After dozens of dispensaries brazenly flouted the new rules, the city in 2016 began fining transgressors, issuing 3,729 tickets amounting to more than $3 million in fines. But the dispensaries mostly ignored them; only $184,250 has been paid.
Then the city began trying to shut down illegal operators with injunctions.
In March of this year, 53 dispensaries banded together to file a constitutional challenge, saying closing the operators would breach Canada’s Charter of Rights and Freedoms by denying patients access to medical marijuana they purchased at the black market stores.
“The City is using legalization to try and impose Prohibition,” said Robert Laurie, the lawyer representing the dispensaries.
The case is before British Columbia’s Supreme Court.
Kerry Jang, a left-leaning councillor on the Vancouver City Council who is also a professor of psychiatry at the University of British Columbia, and who helped develop the 2015 rules, said the injunctions were necessary to root out “a wild West” of illegal dealers.

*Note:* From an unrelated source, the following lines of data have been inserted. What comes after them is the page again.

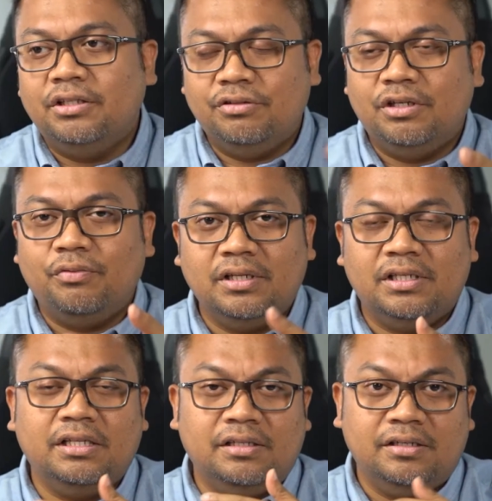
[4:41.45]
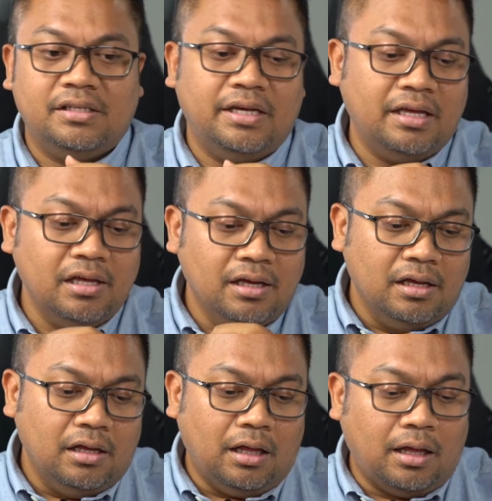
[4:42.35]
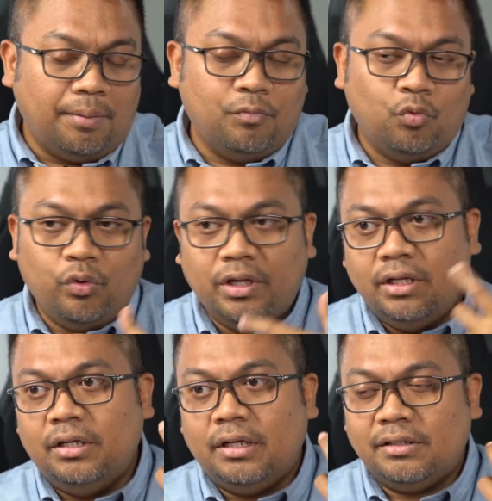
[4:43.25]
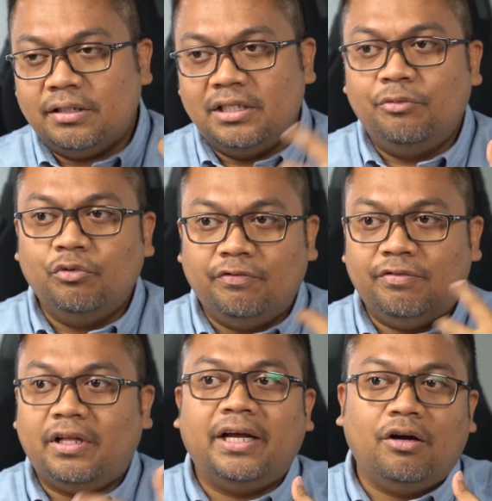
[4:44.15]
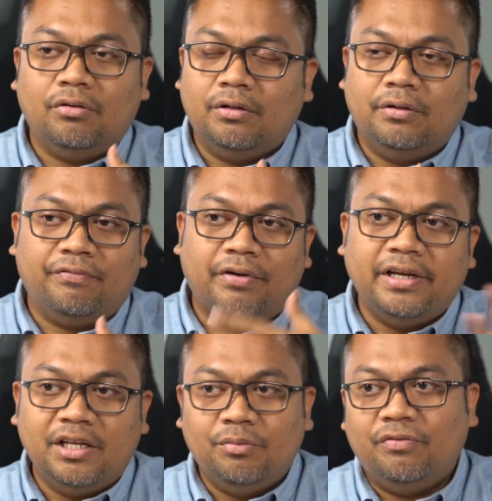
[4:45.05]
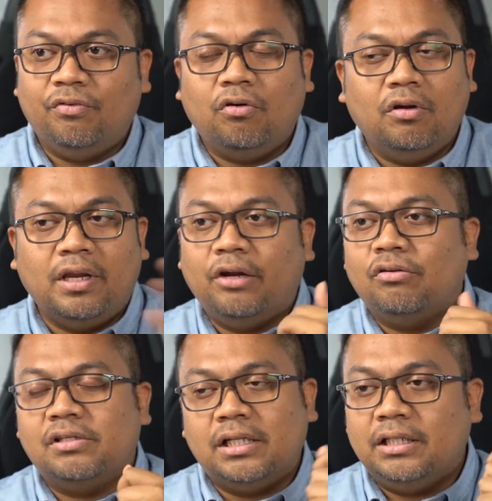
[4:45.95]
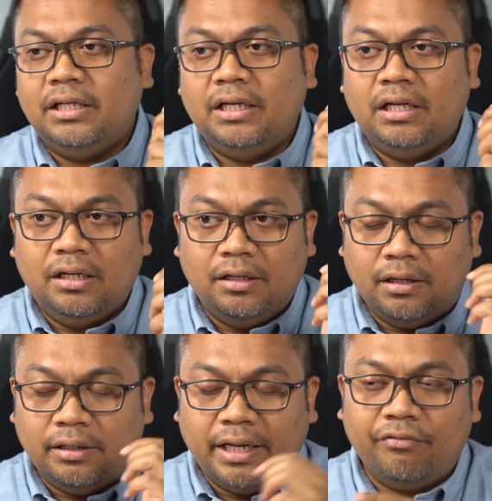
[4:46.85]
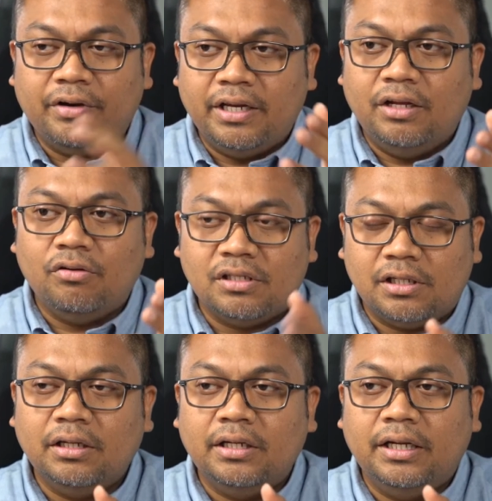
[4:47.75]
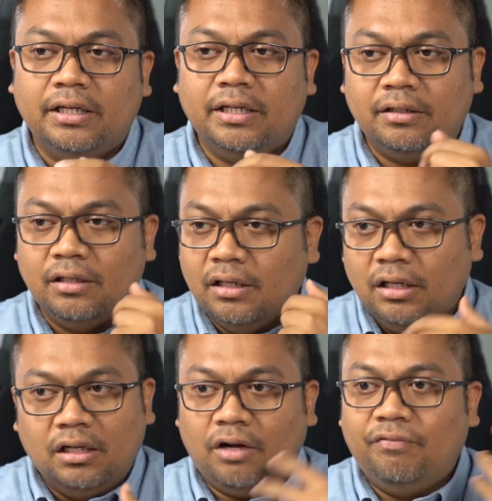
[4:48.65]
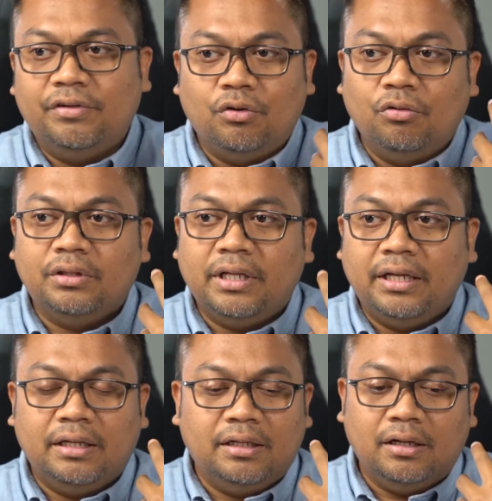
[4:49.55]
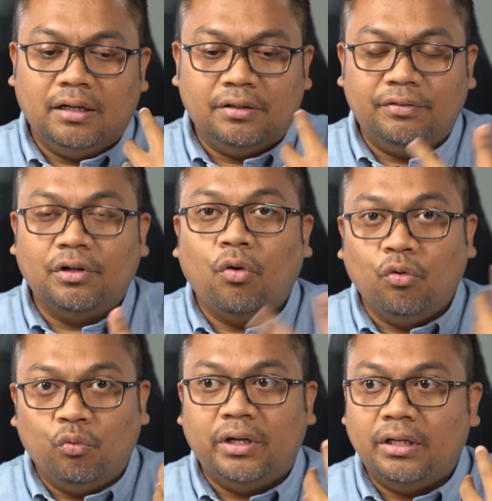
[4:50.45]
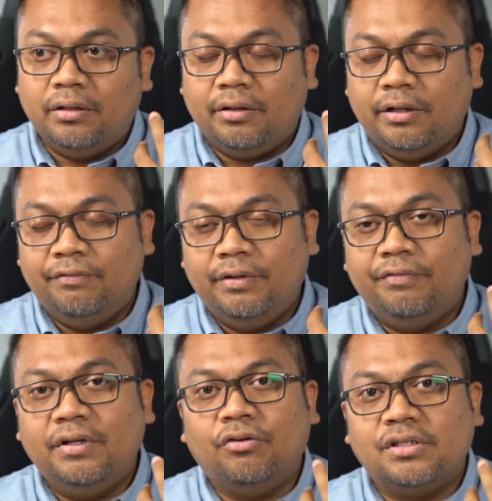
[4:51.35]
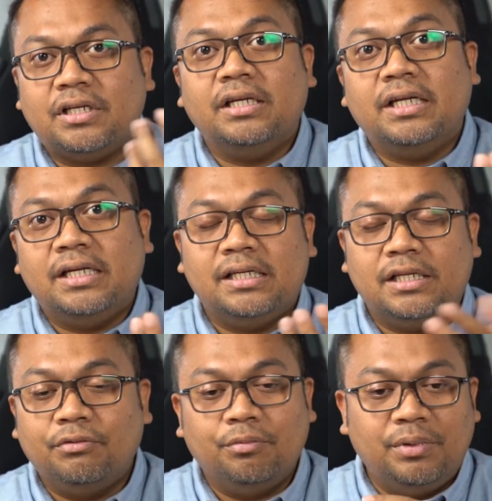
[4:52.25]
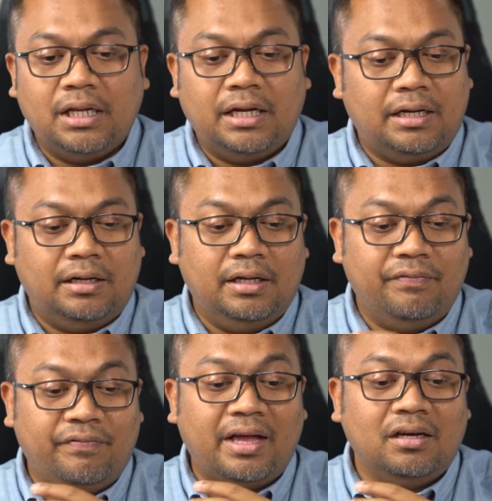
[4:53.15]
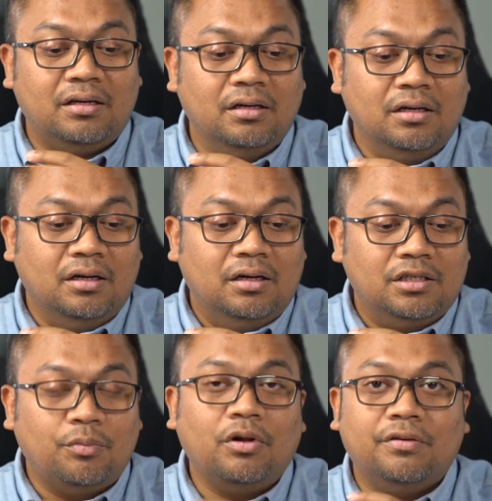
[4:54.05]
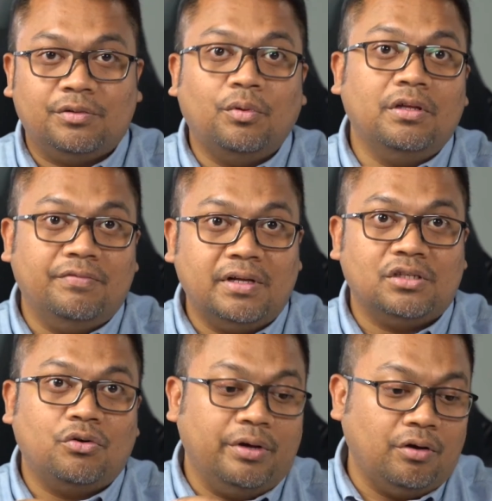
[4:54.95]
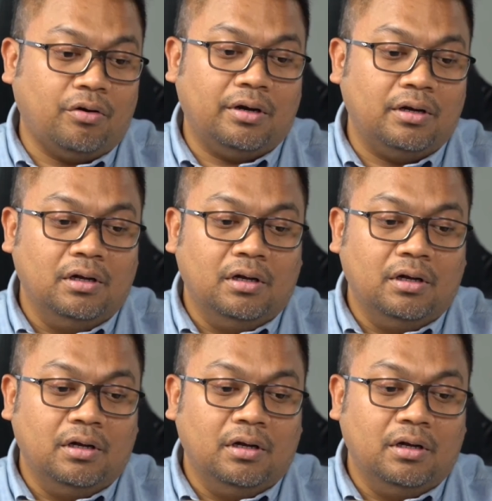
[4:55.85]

Tuesday, Wednesday, Thursday. We as a team will fly out the Friday before, land on Saturday, get ready on Sunday, and then cover the whole thing the whole week. Even on Sunday, there will be a event, small events going on.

Today, those who want to operate legally must pass rigorous criminal background checks and apply for a $30,000 license from the city.
But Professor Jang conceded that the restrictiveness of the new federal cannabis law posed enforcement challenges. “If you make cannabis legal but restrict where you can use it, it will just go underground.”
The challenge of enforcement is all too visible on Vancouver’s gritty downtown east side, an epicenter of Canada’s opioid crisis. Hundreds of addicts sit sprawled on the pavement every day, shooting Fentanyl, a potent synthetic opioid that Professor Jang said killed, on average, seven people a week in Vancouver.
Traffic is periodically interrupted by the sound of sirens as police officers break up drug deals.
Chief Constable Del Manak, police chief of Victoria and president of the British Columbia Association of Chiefs of Police, noted that the police had to grapple with Fentanyl overdoses, violent crime and sex offenders, and must prioritize resources according to public safety.
Investigating whether British Columbia residents are violating the law by growing more than four pot plants per household is not a priority, he said.
The legalization of recreational marijuana in Colorado, Washington State and Uruguay, he added, has shown that “it is naïve to think that just because cannabis is legalized, the criminal will walk away from a highly lucrative industry.”
Nevertheless, as the government floods the market with legal cannabis, prices are falling, squeezing out illegal growers. Black market growers who were able to fetch more than $3,000 United States dollars for a pound of cannabis five years ago complain that today they can barely get $1,000.
The new legal marijuana supply chain was in full force on a recent day outside of Vancouver at Pure Sunfarms, where immigrant workers in surgical masks were trimming buds from cannabis plants next to a sprawling greenhouse that once housed tomatoes.
Rob Hill, chief financial officer of Emerald Health Therapeutics, a licensed producer which owns part of Pure Sunfarms, predicted that it was only a matter of time before black market growers went out of business as consumers demanded the purity of government-approved pot, free of contaminants found in some street marijuana.
“We expect a new consumer market of women age 35-45 who will smoke pot instead of drinking chardonnay,” he said.
But Dana Larsen, owner of several illegal dispensaries in Vancouver, countered that underground cannabis cultivation remained deeply entrenched.
Legalization is doomed to fail, he added, because there is so little will to enforce it.
He said he had accumulated heavy unpaid fines from City Hall, had no intention of applying for a license, and was far more concerned about being able to provide cannabis to the elderly and ill customers who relied on him. “In Vancouver,” he said, “you have to make an effort to get busted.”